MONA explainer 10 min read March 24, 2026

From Distance Metrics to Graph Traversal: Prerequisites for Understanding Vector Index Internals

Geometric visualization of distance metrics converging into layered graph structures for nearest neighbor search

Table of Contents

ELI5

Before you can understand how vector indexes find similar items fast, you need three things: distance math that measures similarity, data structures that organize space, and the trade-off between perfect answers and fast ones.

A developer recently told me their HNSW index returned wrong results even though recall benchmarks looked reasonable. The issue had nothing to do with HNSW. It had everything to do with the distance metric they chose — or more precisely, the one they never thought about choosing. The algorithm was working perfectly. The geometry underneath it was wrong.

The Geometry That Decides Everything

Three mathematical ideas form the load-bearing structure of every Vector Indexing system. Miss any one of them, and the index will behave in ways that seem broken but are, in fact, mathematically correct — just not correct for your problem.

What math and data structure concepts do you need before learning vector indexing?

Start with distance functions. An Embedding maps your data — a sentence, an image, a product listing — into a point in high-dimensional space. Two points close together are “similar.” But “close” depends entirely on how you measure.

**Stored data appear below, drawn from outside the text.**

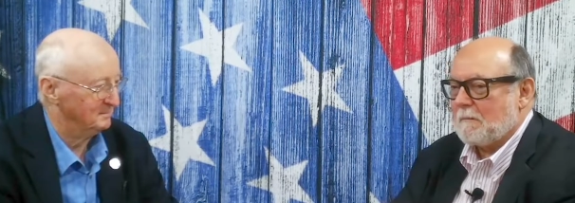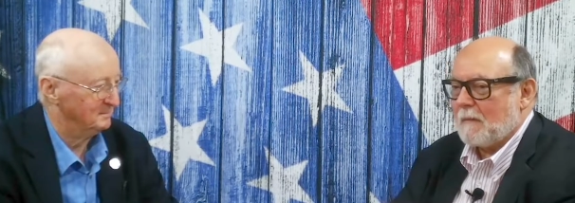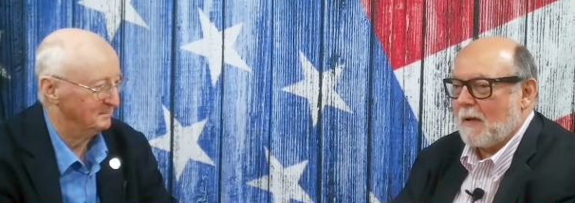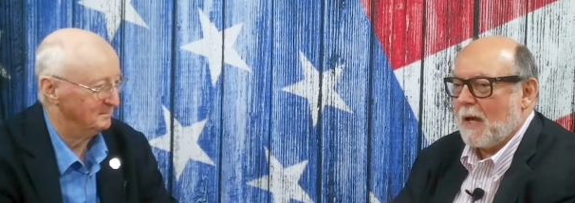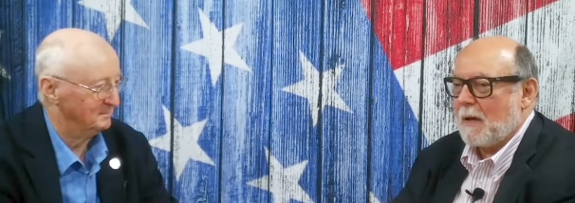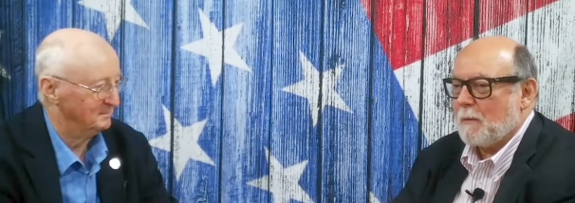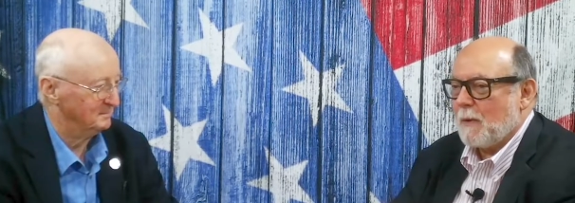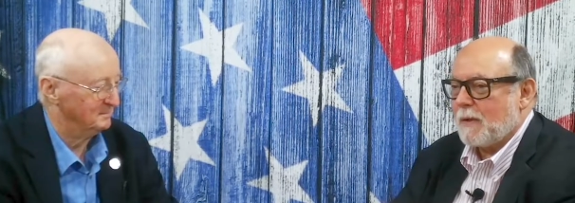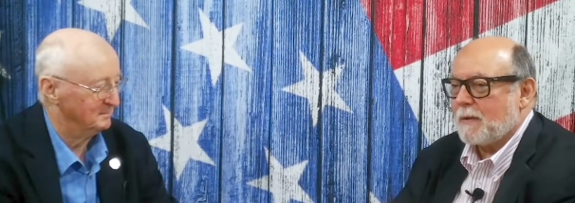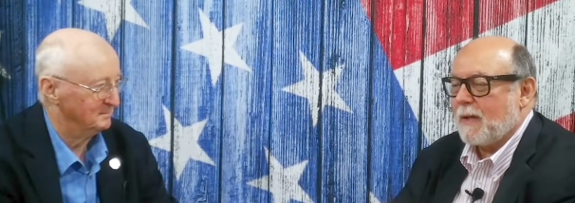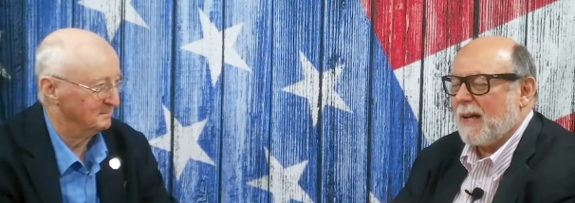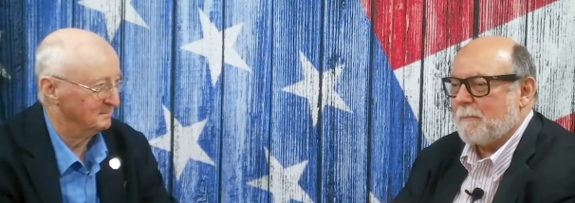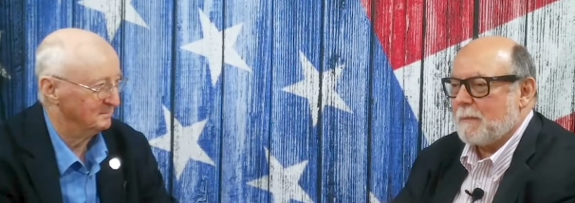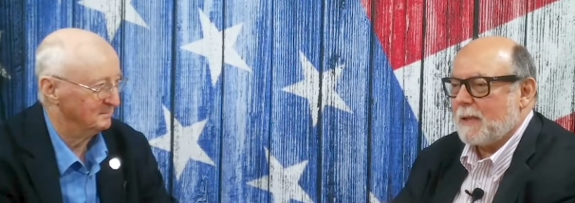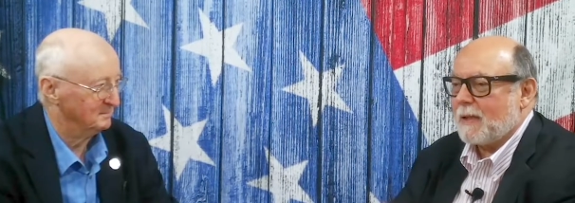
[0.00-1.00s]
Speaker 1: I wasn't
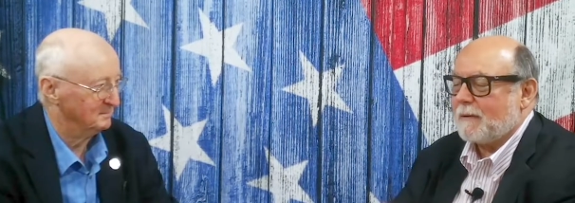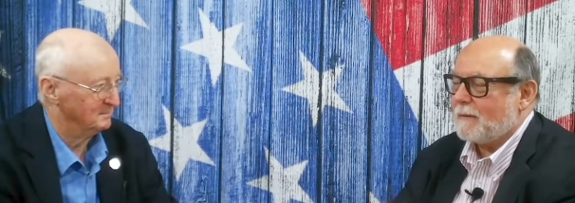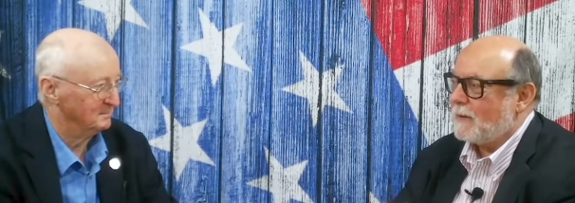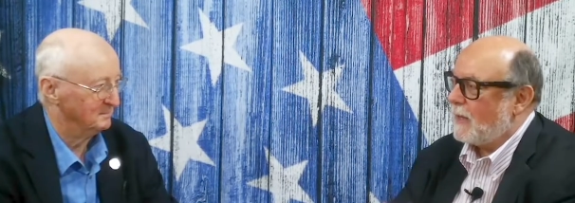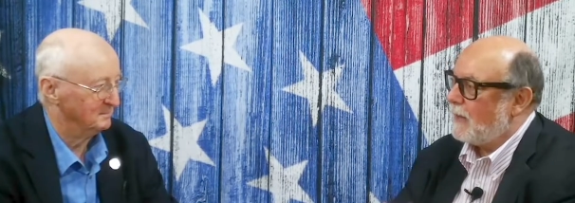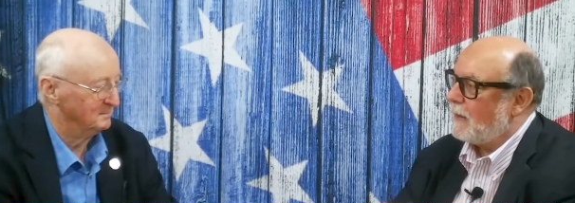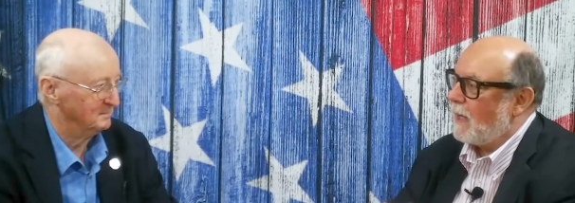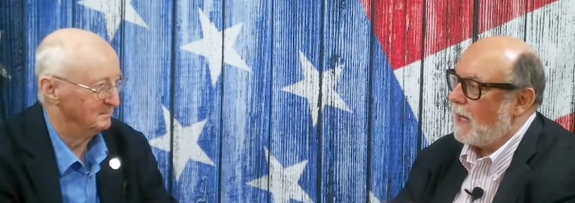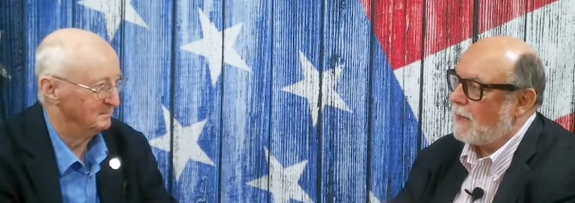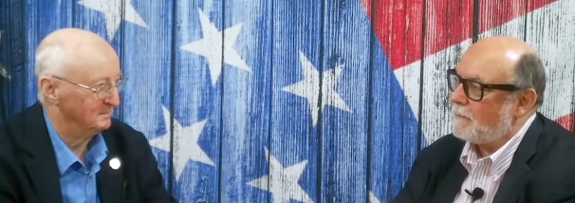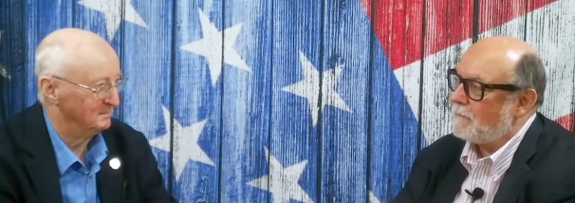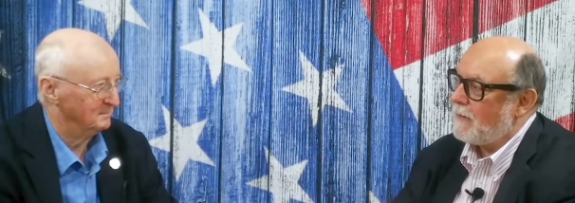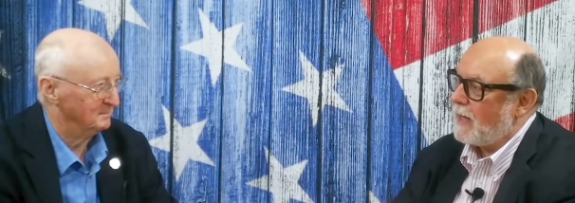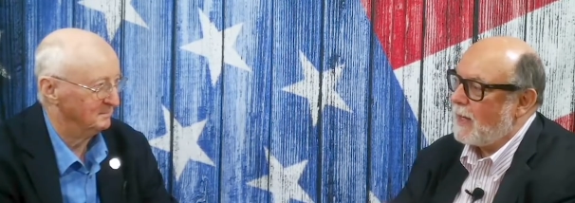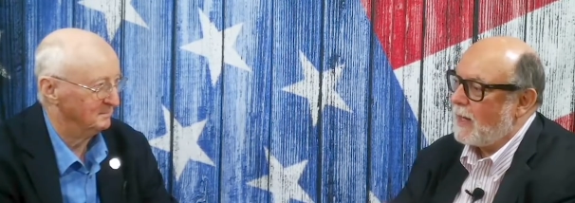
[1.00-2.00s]
that big of an Elon
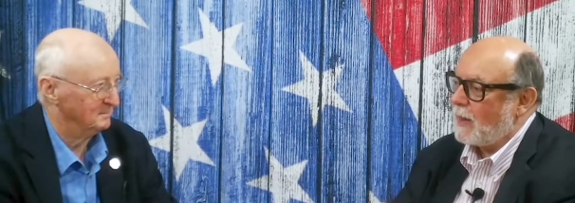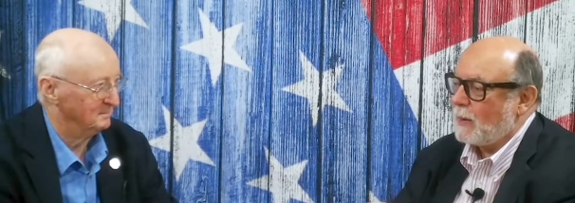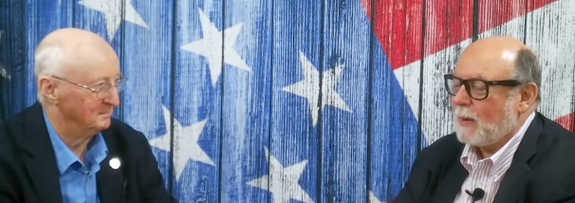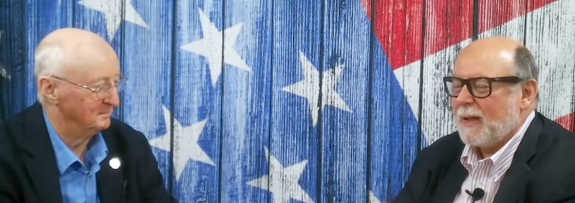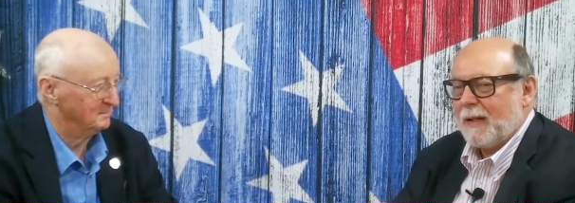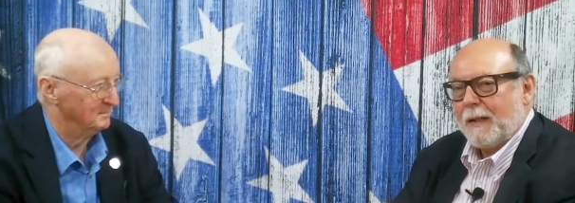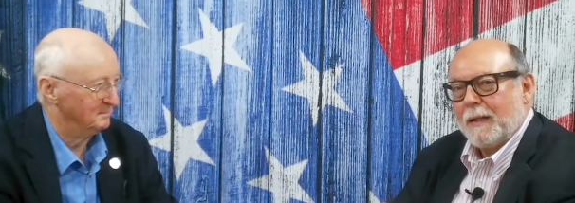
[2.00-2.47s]
fan.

Euclidean distance (L2) measures straight-line separation. Cosine similarity measures the angle between vectors, ignoring magnitude. Inner product measures both direction and scale. These are not interchangeable. A pair of vectors can be close in cosine similarity and far apart in L2 if their magnitudes differ; the same data, the same vectors, different answers depending on which ruler you pick.

The second prerequisite is high-dimensional geometry, and this is where intuition betrays you. In two or three dimensions, nearest-neighbor search feels tractable — draw a circle, check what falls inside. In 768 or 1536 dimensions, something uncomfortable happens: most points become roughly equidistant from each other. The distribution of pairwise distances concentrates around a narrow band. The difference between the nearest and farthest neighbor shrinks relative to the average distance. This is the curse of dimensionality, and it explains why brute-force search doesn’t just become slow in high dimensions — it becomes unreliable, because the signal-to-noise ratio in raw distance values degrades until the gap between “relevant” and “irrelevant” nearly vanishes.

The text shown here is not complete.